ACTIVITY
After finding the line containing "(645.03 s to 645.23 s)" below, please output that line and each following one through the line containing "Transcript: and told", exactly as written.

------ INFORMATION ------

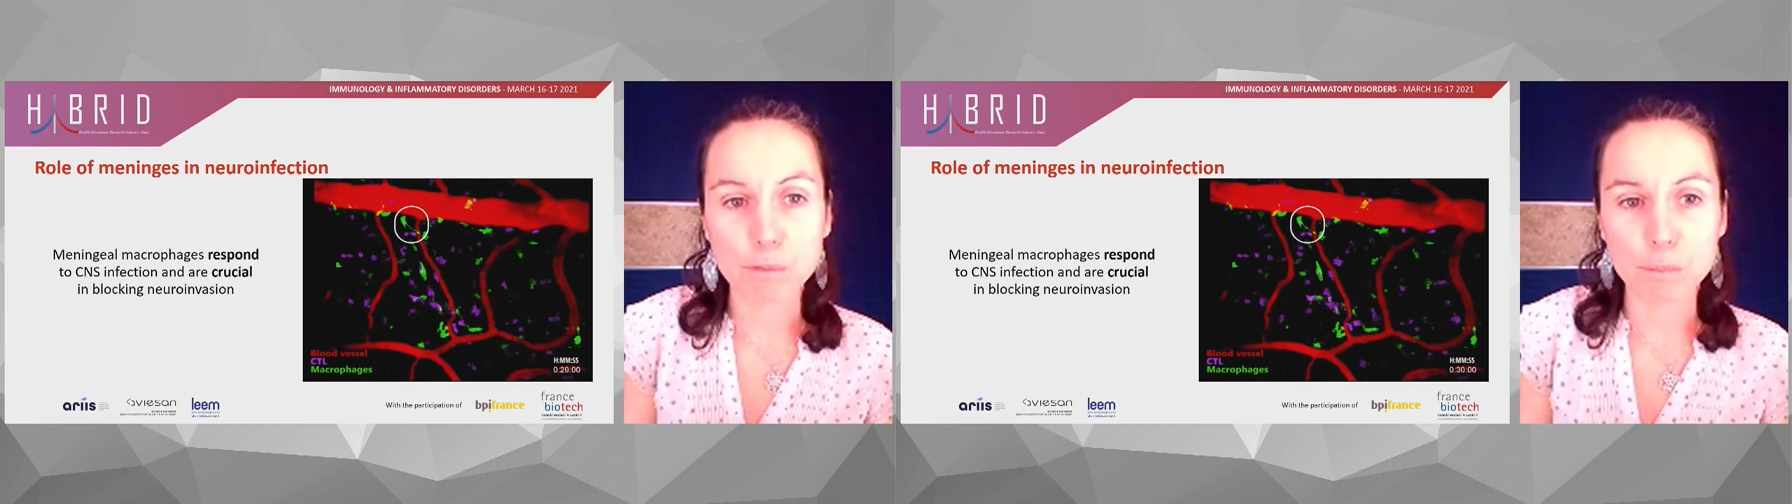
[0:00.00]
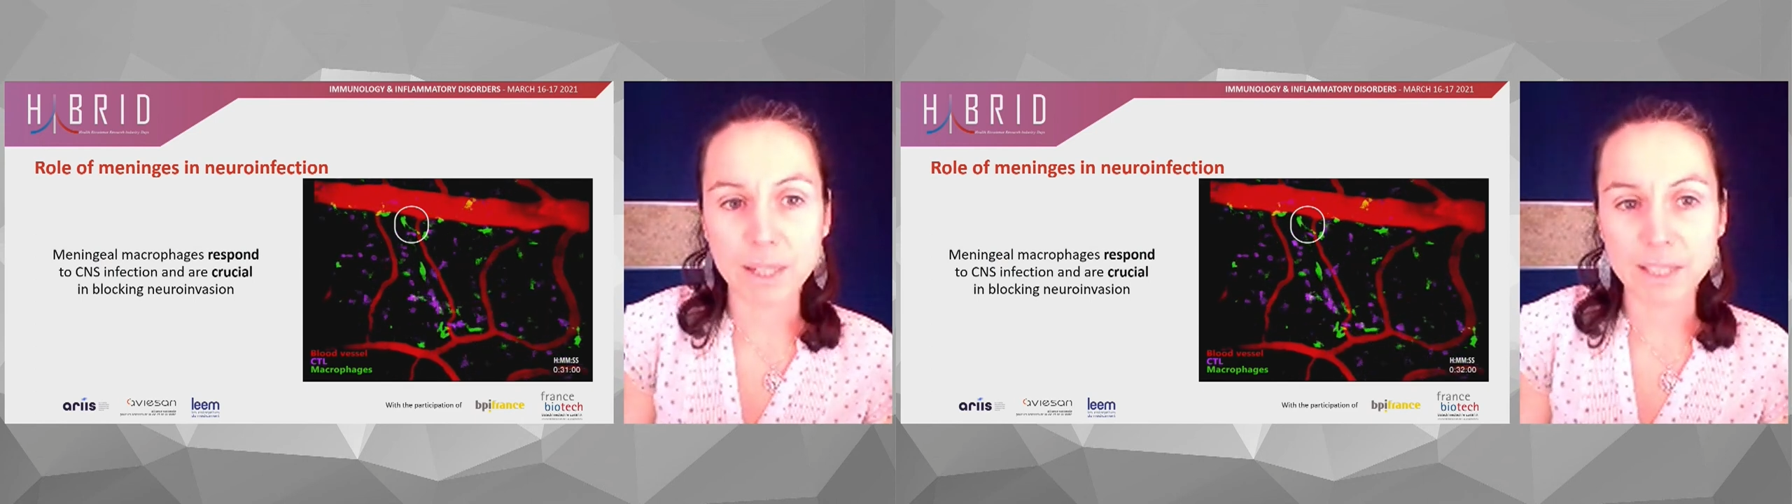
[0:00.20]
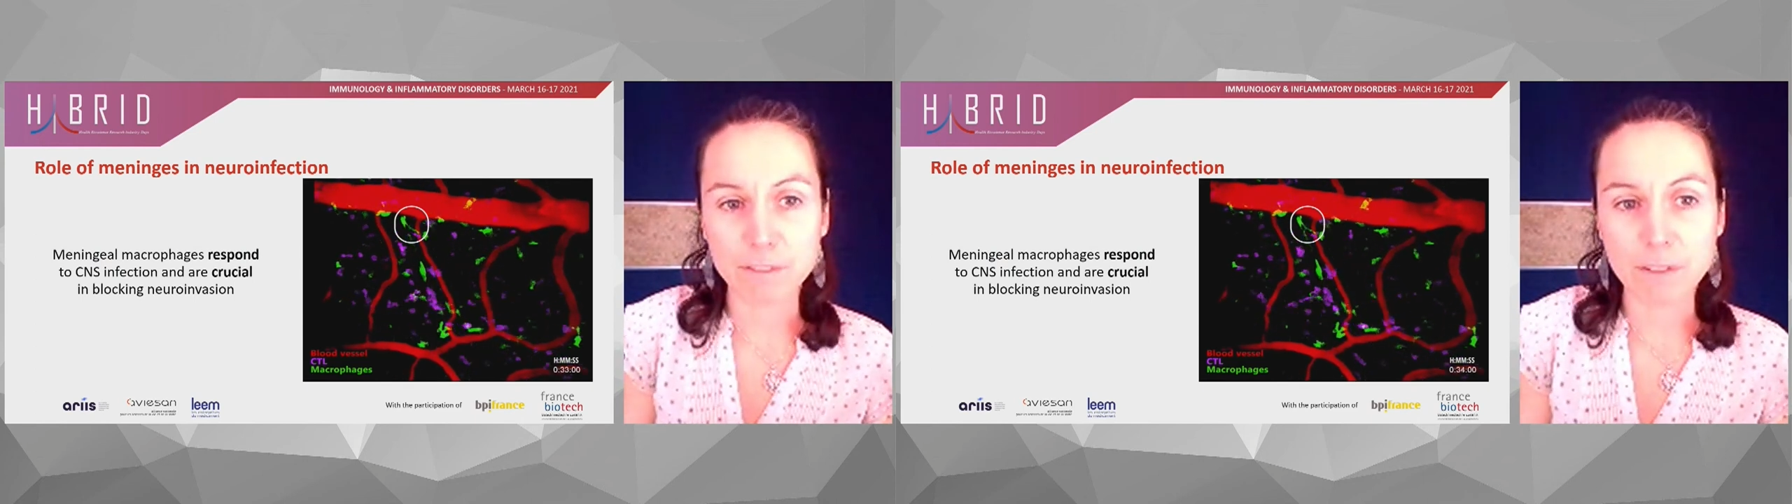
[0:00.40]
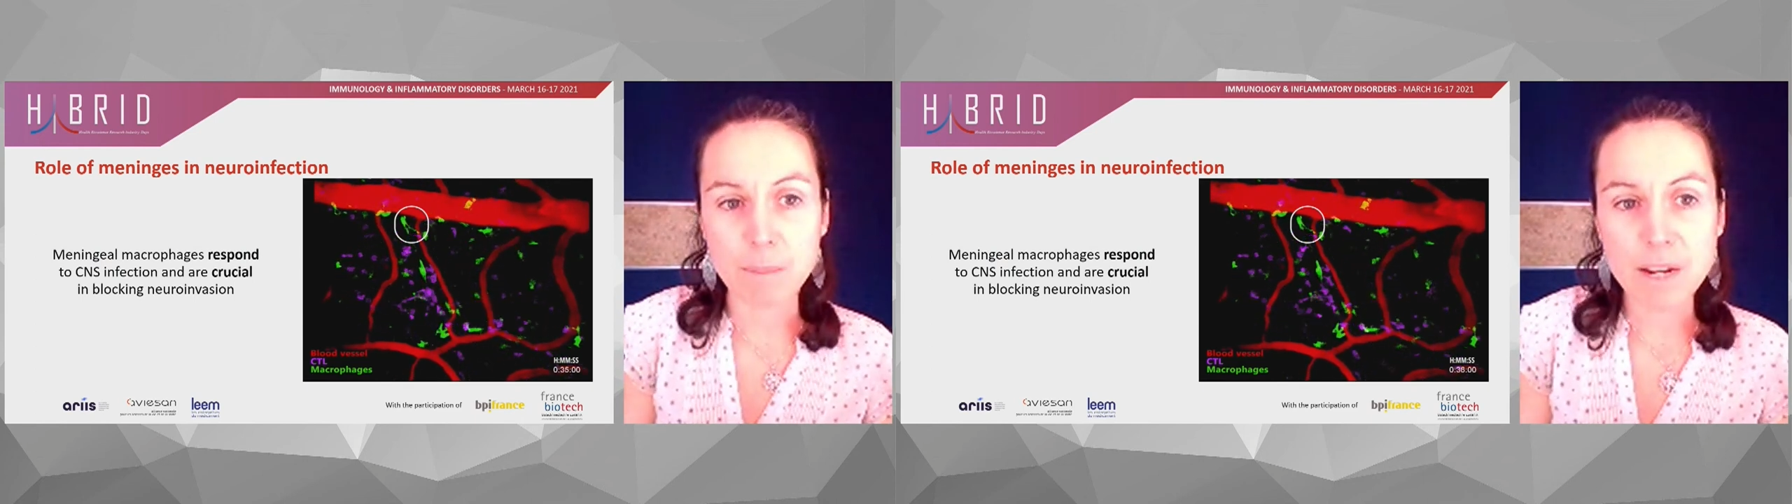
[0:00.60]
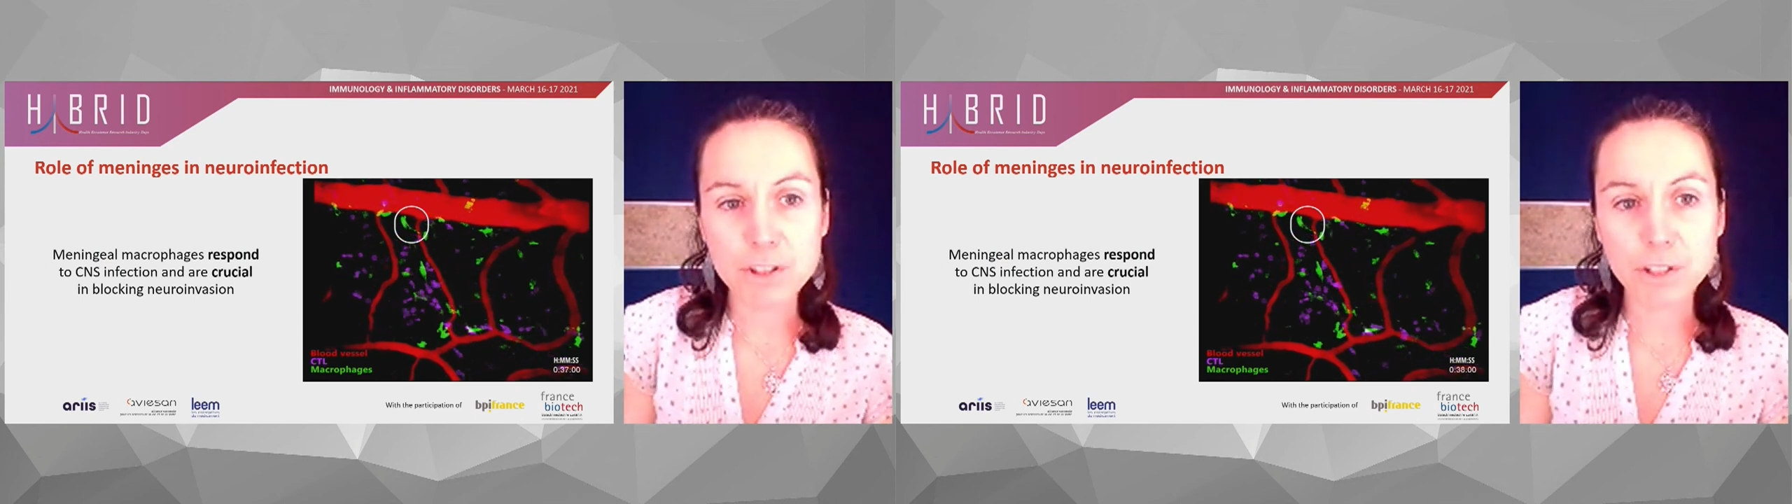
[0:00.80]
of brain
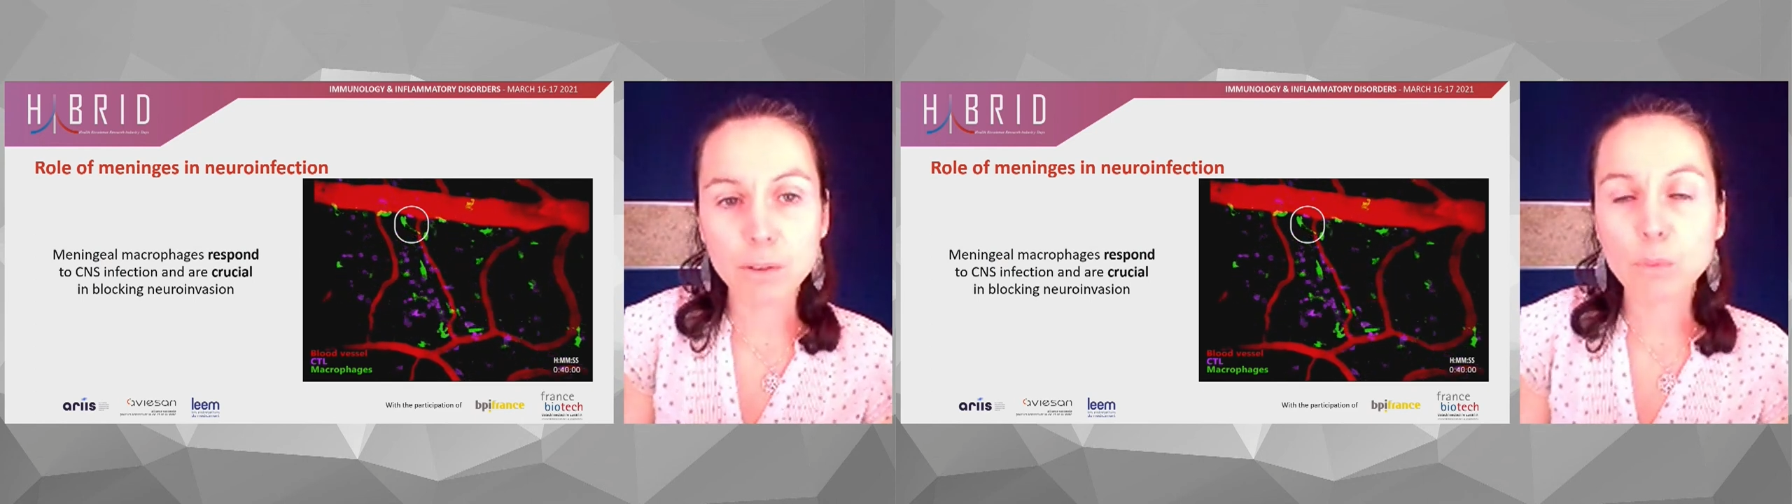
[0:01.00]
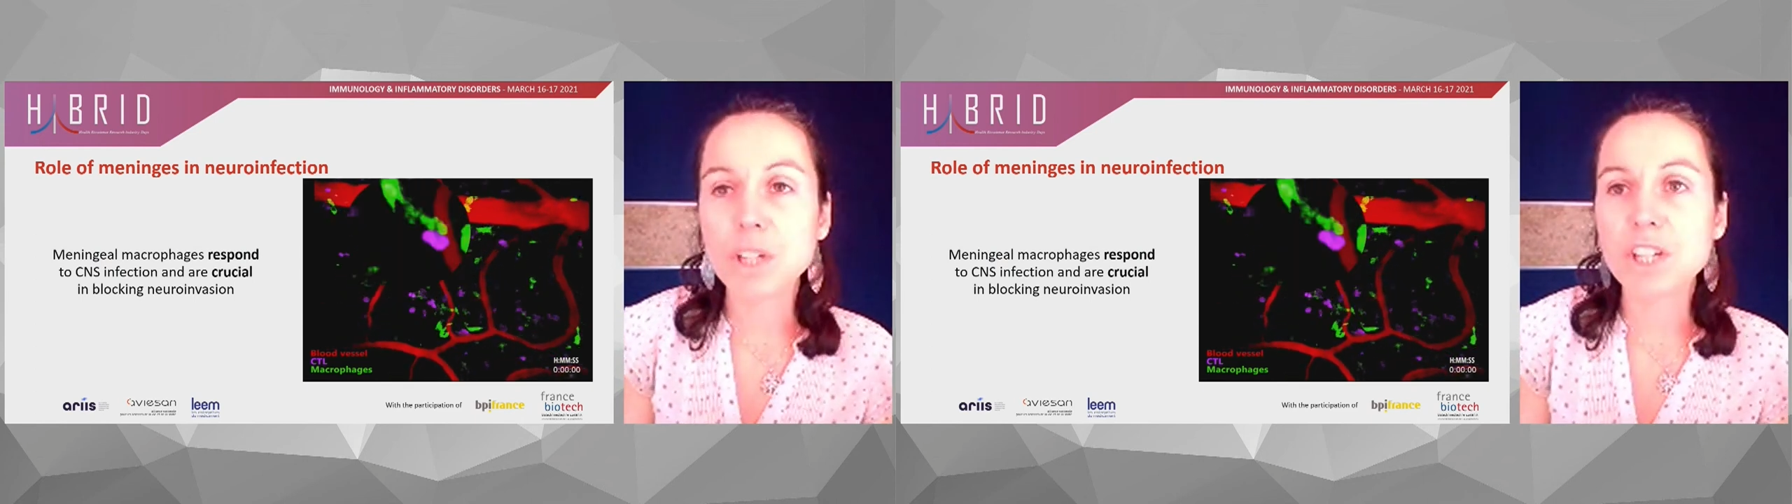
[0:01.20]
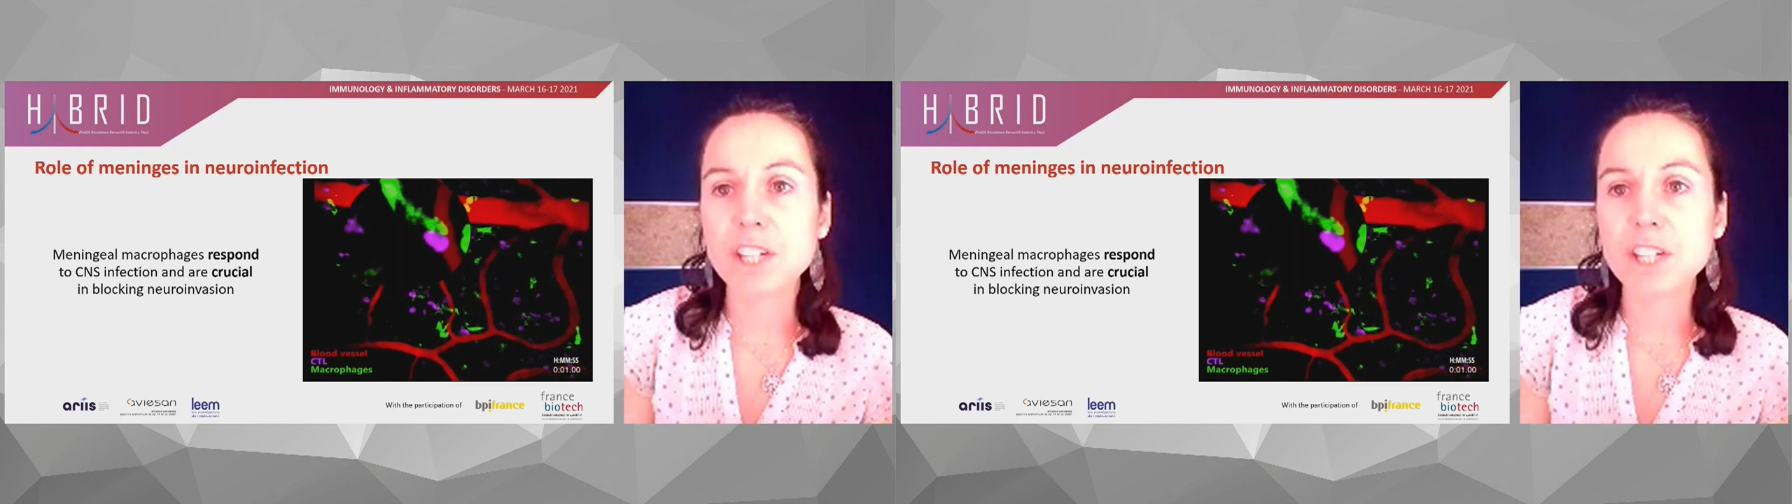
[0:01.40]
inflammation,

------
------ INFORMATION ------

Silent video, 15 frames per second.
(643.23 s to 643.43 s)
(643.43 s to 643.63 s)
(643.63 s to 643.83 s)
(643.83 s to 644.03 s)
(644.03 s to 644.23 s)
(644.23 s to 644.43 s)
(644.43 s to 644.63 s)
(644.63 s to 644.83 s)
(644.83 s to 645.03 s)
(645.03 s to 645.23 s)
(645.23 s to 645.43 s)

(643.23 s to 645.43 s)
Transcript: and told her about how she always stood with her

------

SOLUTION TO THIS EXERCISE
(645.03 s to 645.23 s)
(645.23 s to 645.43 s)

(643.23 s to 645.43 s)
Transcript: and told her about how she always stood with her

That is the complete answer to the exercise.